■ **To do**: A faithful copy of the entries is needed, one that leaves out the pictures.

■ **Saved entries**:

^^^^^^^^^^^^^^^^

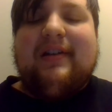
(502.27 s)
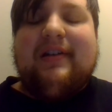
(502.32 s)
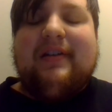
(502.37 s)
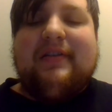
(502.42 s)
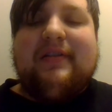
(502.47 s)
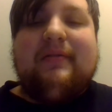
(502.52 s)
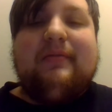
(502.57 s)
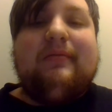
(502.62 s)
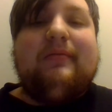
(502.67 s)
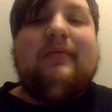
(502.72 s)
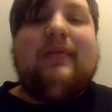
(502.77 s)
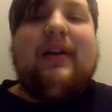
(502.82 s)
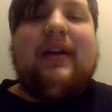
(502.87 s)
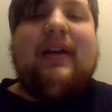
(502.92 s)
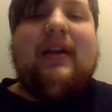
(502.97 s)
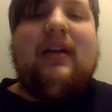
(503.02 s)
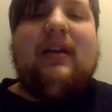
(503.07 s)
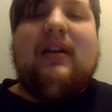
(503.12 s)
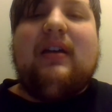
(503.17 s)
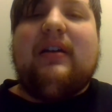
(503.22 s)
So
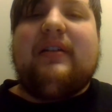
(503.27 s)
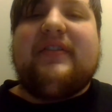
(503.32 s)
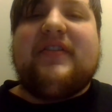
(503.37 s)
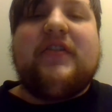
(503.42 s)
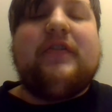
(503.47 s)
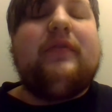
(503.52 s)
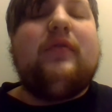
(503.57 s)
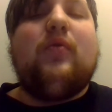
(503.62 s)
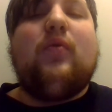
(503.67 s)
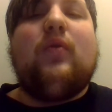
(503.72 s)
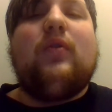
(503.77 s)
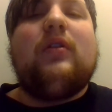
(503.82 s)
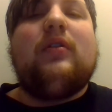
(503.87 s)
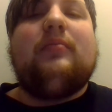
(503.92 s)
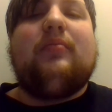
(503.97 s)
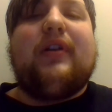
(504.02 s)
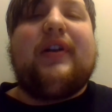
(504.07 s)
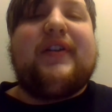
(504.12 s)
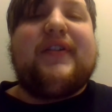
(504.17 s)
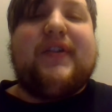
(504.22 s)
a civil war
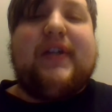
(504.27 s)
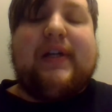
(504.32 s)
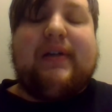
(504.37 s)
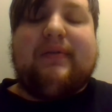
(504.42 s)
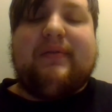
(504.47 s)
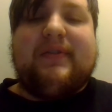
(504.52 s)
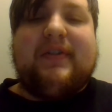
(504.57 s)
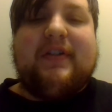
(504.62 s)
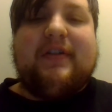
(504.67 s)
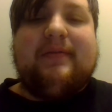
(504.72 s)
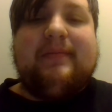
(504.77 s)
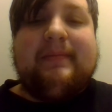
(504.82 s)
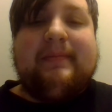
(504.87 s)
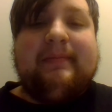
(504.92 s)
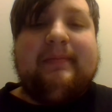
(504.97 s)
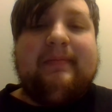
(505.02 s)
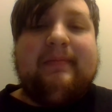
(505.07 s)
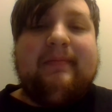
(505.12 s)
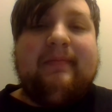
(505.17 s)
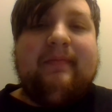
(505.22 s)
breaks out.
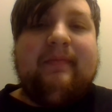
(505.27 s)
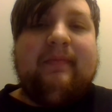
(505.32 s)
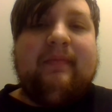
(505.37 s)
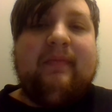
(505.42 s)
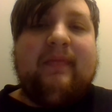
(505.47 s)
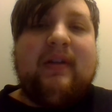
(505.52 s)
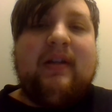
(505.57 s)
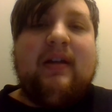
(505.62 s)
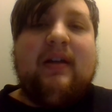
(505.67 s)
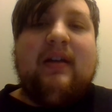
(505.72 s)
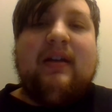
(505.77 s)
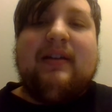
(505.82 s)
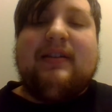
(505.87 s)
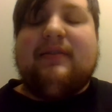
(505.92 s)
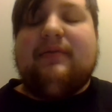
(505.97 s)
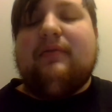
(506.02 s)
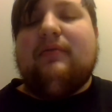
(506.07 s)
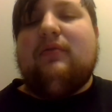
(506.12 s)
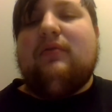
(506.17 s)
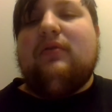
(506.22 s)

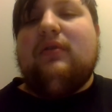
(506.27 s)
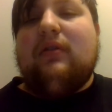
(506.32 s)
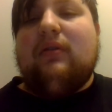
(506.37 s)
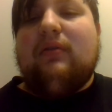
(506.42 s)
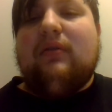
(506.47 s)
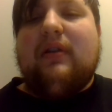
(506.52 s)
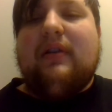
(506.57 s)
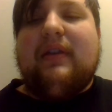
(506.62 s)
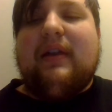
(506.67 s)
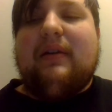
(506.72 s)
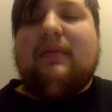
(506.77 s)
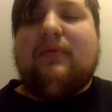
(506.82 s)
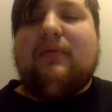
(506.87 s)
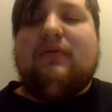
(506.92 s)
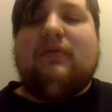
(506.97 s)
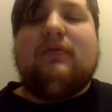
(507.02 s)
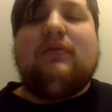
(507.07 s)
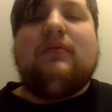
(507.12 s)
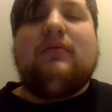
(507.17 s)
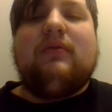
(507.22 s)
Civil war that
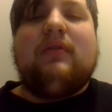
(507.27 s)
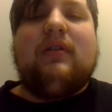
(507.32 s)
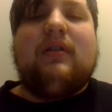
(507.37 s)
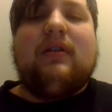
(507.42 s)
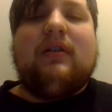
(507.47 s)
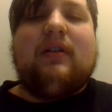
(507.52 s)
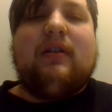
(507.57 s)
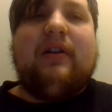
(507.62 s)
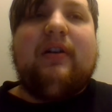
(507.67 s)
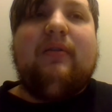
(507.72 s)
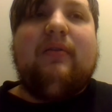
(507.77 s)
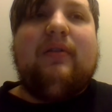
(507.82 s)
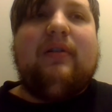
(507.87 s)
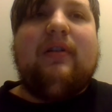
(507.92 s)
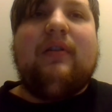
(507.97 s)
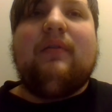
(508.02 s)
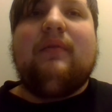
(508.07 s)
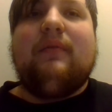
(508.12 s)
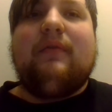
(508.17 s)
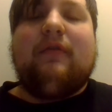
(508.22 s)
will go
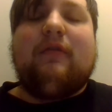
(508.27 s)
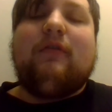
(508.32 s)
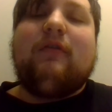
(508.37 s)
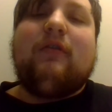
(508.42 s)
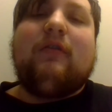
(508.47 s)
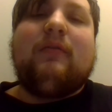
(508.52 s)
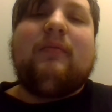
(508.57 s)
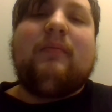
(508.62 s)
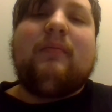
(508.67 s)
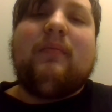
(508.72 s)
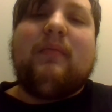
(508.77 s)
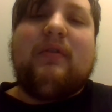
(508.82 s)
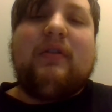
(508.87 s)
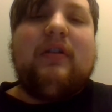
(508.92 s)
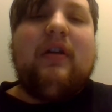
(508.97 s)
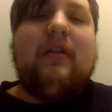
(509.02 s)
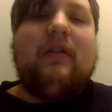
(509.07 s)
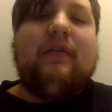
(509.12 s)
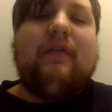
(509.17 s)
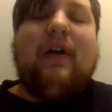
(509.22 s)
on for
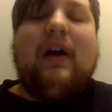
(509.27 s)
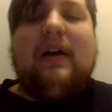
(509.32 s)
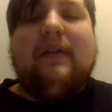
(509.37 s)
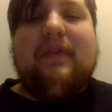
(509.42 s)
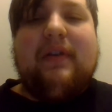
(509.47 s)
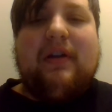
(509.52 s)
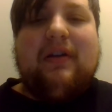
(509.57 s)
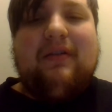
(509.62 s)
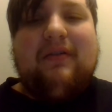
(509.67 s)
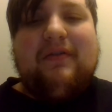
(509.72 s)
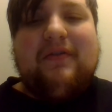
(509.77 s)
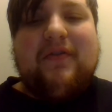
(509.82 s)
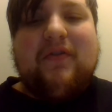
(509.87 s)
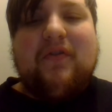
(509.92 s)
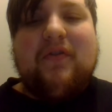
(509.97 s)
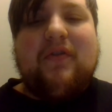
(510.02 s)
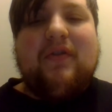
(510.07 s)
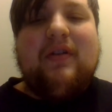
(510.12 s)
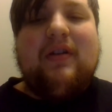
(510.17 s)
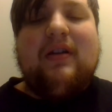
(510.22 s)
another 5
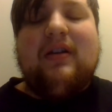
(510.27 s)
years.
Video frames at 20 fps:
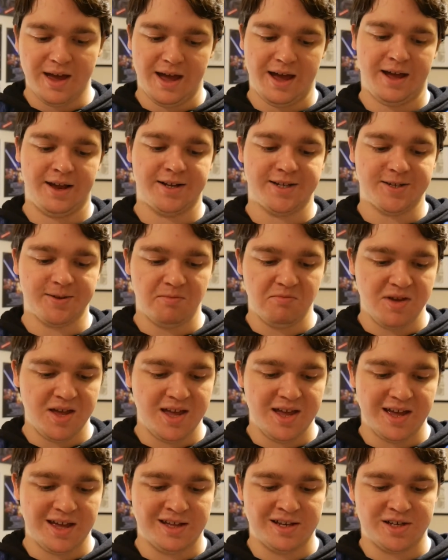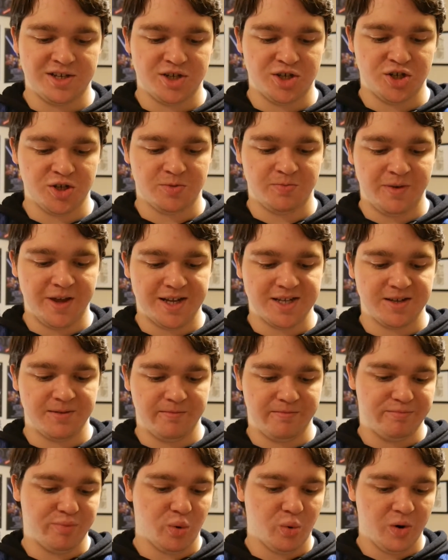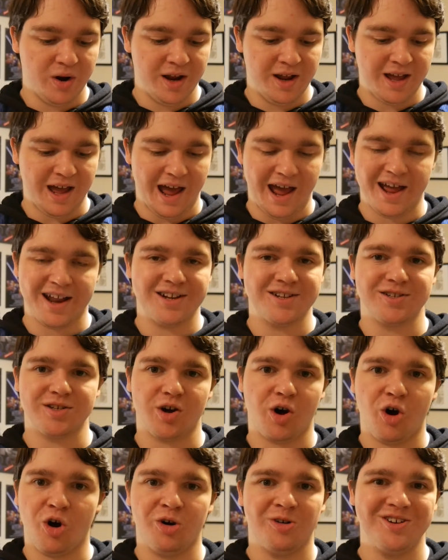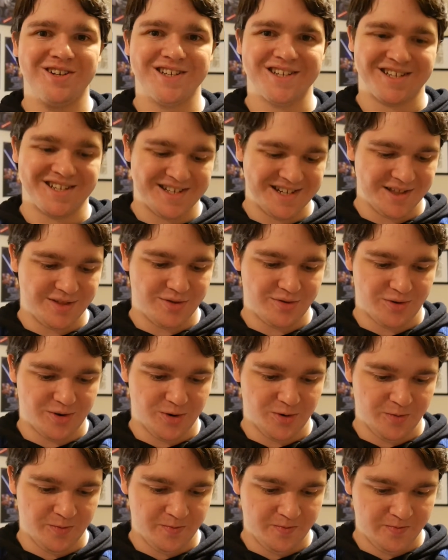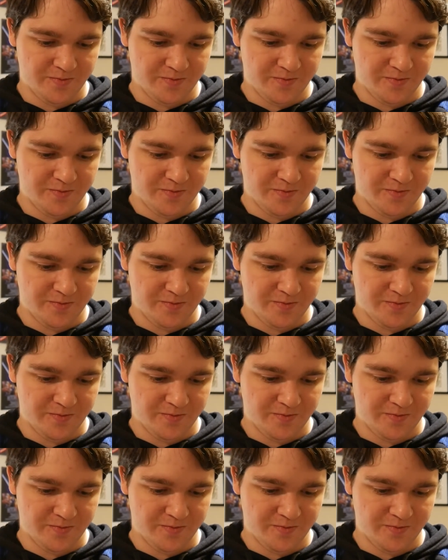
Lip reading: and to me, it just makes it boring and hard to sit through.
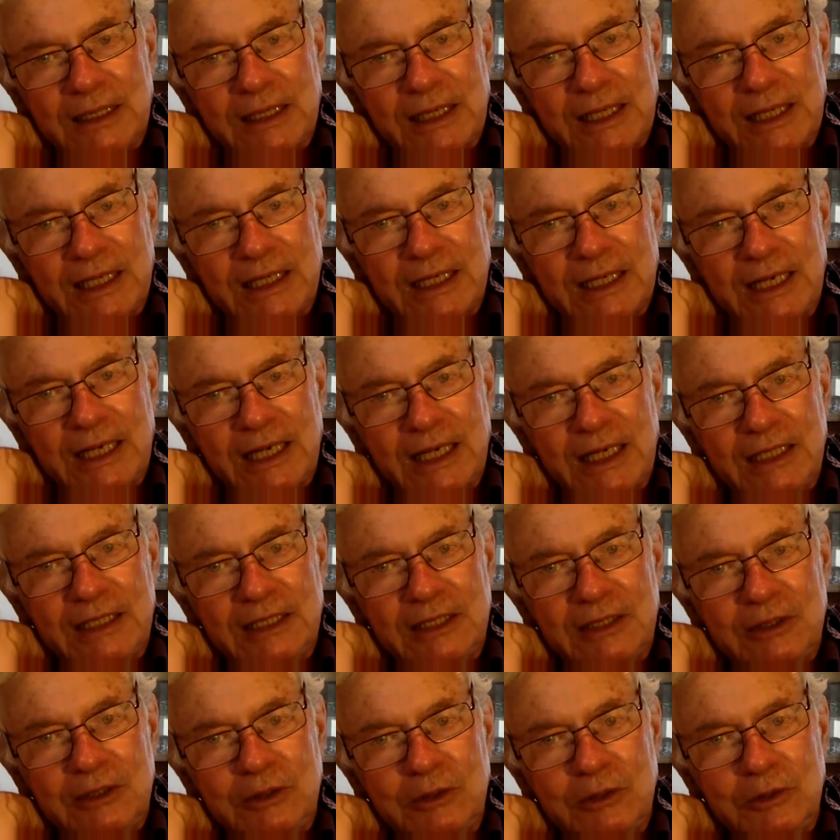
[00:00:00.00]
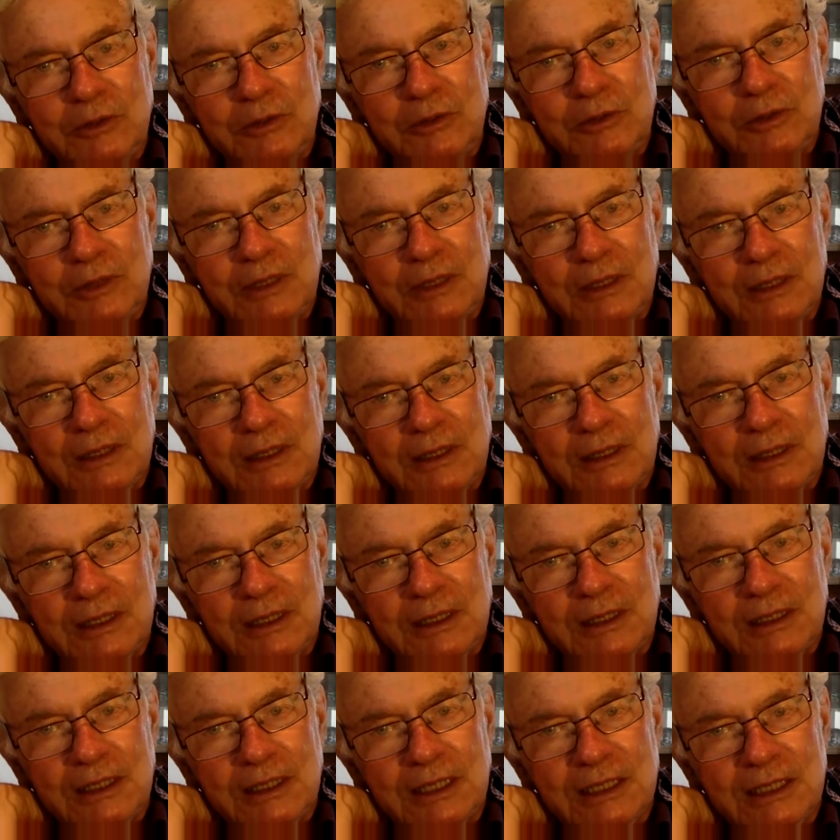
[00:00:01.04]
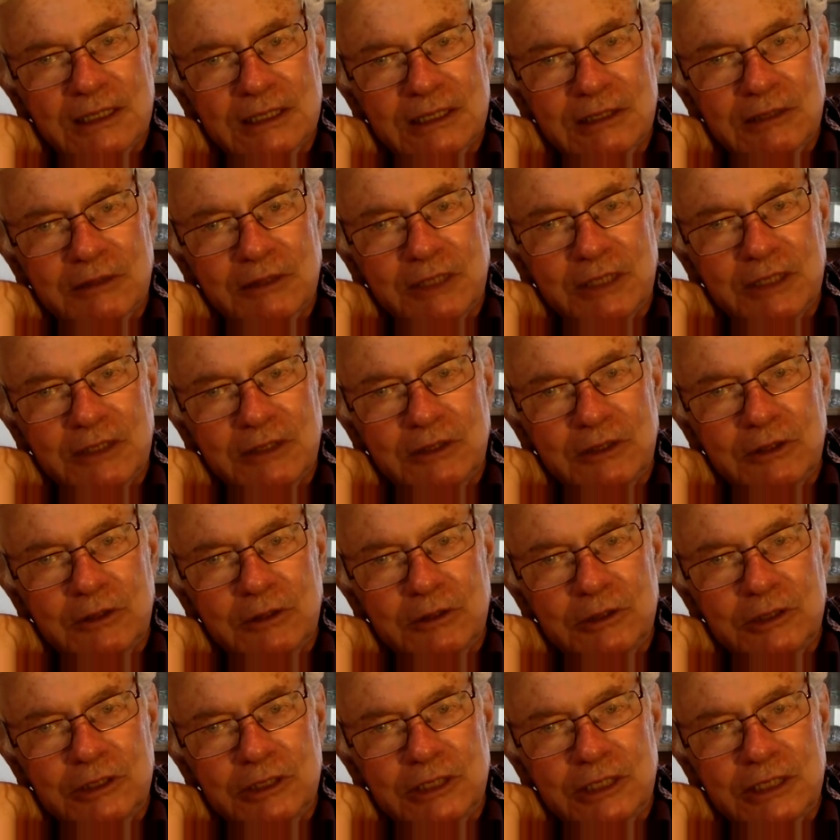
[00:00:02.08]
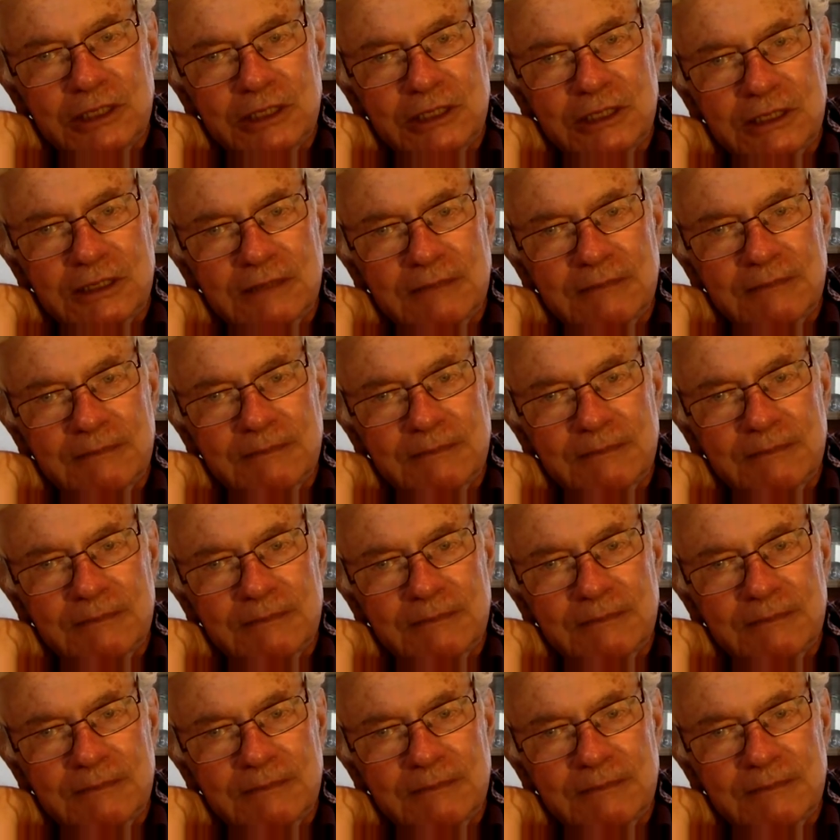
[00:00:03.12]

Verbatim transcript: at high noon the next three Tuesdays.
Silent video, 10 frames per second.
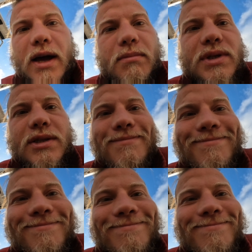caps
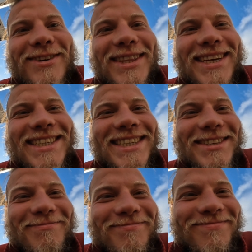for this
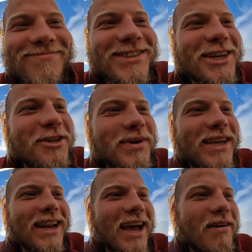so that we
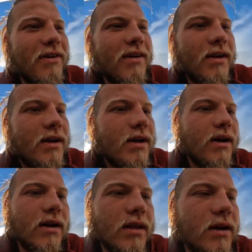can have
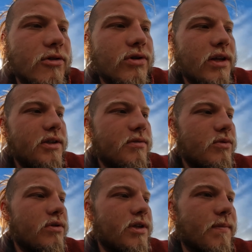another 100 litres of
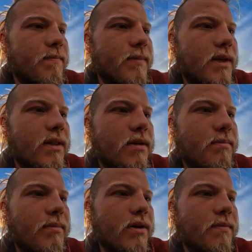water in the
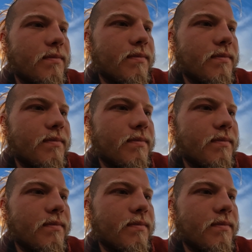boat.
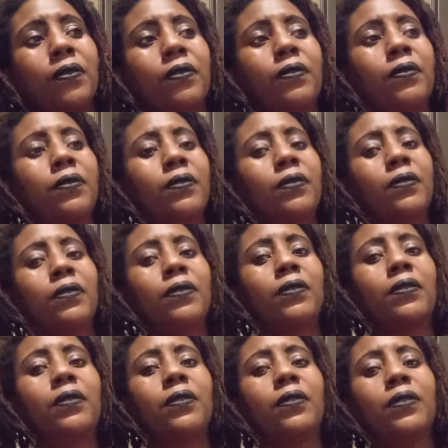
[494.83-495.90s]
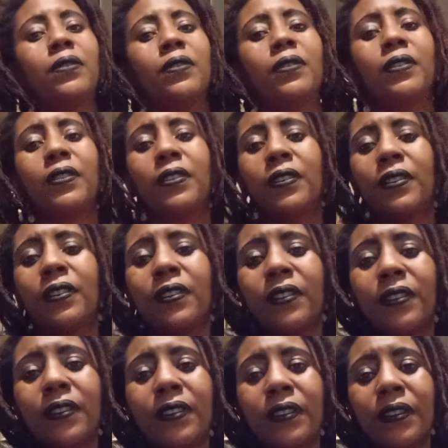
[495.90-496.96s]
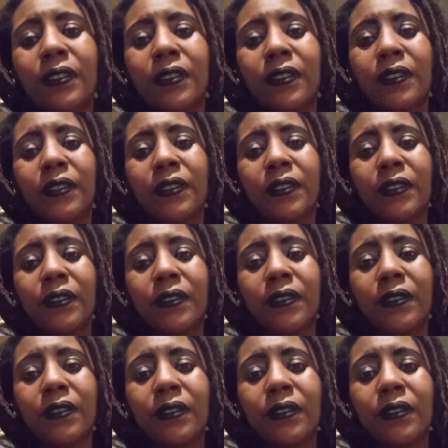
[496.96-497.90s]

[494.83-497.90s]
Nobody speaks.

^^^^^^^^^^^^^^^^

■ **Solution**:
(502.27 s)
(502.32 s)
(502.37 s)
(502.42 s)
(502.47 s)
(502.52 s)
(502.57 s)
(502.62 s)
(502.67 s)
(502.72 s)
(502.77 s)
(502.82 s)
(502.87 s)
(502.92 s)
(502.97 s)
(503.02 s)
(503.07 s)
(503.12 s)
(503.17 s)
(503.22 s)
So
(503.27 s)
(503.32 s)
(503.37 s)
(503.42 s)
(503.47 s)
(503.52 s)
(503.57 s)
(503.62 s)
(503.67 s)
(503.72 s)
(503.77 s)
(503.82 s)
(503.87 s)
(503.92 s)
(503.97 s)
(504.02 s)
(504.07 s)
(504.12 s)
(504.17 s)
(504.22 s)
a civil war
(504.27 s)
(504.32 s)
(504.37 s)
(504.42 s)
(504.47 s)
(504.52 s)
(504.57 s)
(504.62 s)
(504.67 s)
(504.72 s)
(504.77 s)
(504.82 s)
(504.87 s)
(504.92 s)
(504.97 s)
(505.02 s)
(505.07 s)
(505.12 s)
(505.17 s)
(505.22 s)
breaks out.
(505.27 s)
(505.32 s)
(505.37 s)
(505.42 s)
(505.47 s)
(505.52 s)
(505.57 s)
(505.62 s)
(505.67 s)
(505.72 s)
(505.77 s)
(505.82 s)
(505.87 s)
(505.92 s)
(505.97 s)
(506.02 s)
(506.07 s)
(506.12 s)
(506.17 s)
(506.22 s)

(506.27 s)
(506.32 s)
(506.37 s)
(506.42 s)
(506.47 s)
(506.52 s)
(506.57 s)
(506.62 s)
(506.67 s)
(506.72 s)
(506.77 s)
(506.82 s)
(506.87 s)
(506.92 s)
(506.97 s)
(507.02 s)
(507.07 s)
(507.12 s)
(507.17 s)
(507.22 s)
Civil war that
(507.27 s)
(507.32 s)
(507.37 s)
(507.42 s)
(507.47 s)
(507.52 s)
(507.57 s)
(507.62 s)
(507.67 s)
(507.72 s)
(507.77 s)
(507.82 s)
(507.87 s)
(507.92 s)
(507.97 s)
(508.02 s)
(508.07 s)
(508.12 s)
(508.17 s)
(508.22 s)
will go
(508.27 s)
(508.32 s)
(508.37 s)
(508.42 s)
(508.47 s)
(508.52 s)
(508.57 s)
(508.62 s)
(508.67 s)
(508.72 s)
(508.77 s)
(508.82 s)
(508.87 s)
(508.92 s)
(508.97 s)
(509.02 s)
(509.07 s)
(509.12 s)
(509.17 s)
(509.22 s)
on for
(509.27 s)
(509.32 s)
(509.37 s)
(509.42 s)
(509.47 s)
(509.52 s)
(509.57 s)
(509.62 s)
(509.67 s)
(509.72 s)
(509.77 s)
(509.82 s)
(509.87 s)
(509.92 s)
(509.97 s)
(510.02 s)
(510.07 s)
(510.12 s)
(510.17 s)
(510.22 s)
another 5
(510.27 s)
years.
Video frames at 20 fps:
Lip reading: and to me, it just makes it boring and hard to sit through.
[00:00:00.00]
[00:00:01.04]
[00:00:02.08]
[00:00:03.12]

Verbatim transcript: at high noon the next three Tuesdays.
Silent video, 10 frames per second.
caps
for this
so that we
can have
another 100 litres of
water in the
boat.
[494.83-495.90s]
[495.90-496.96s]
[496.96-497.90s]

[494.83-497.90s]
Nobody speaks.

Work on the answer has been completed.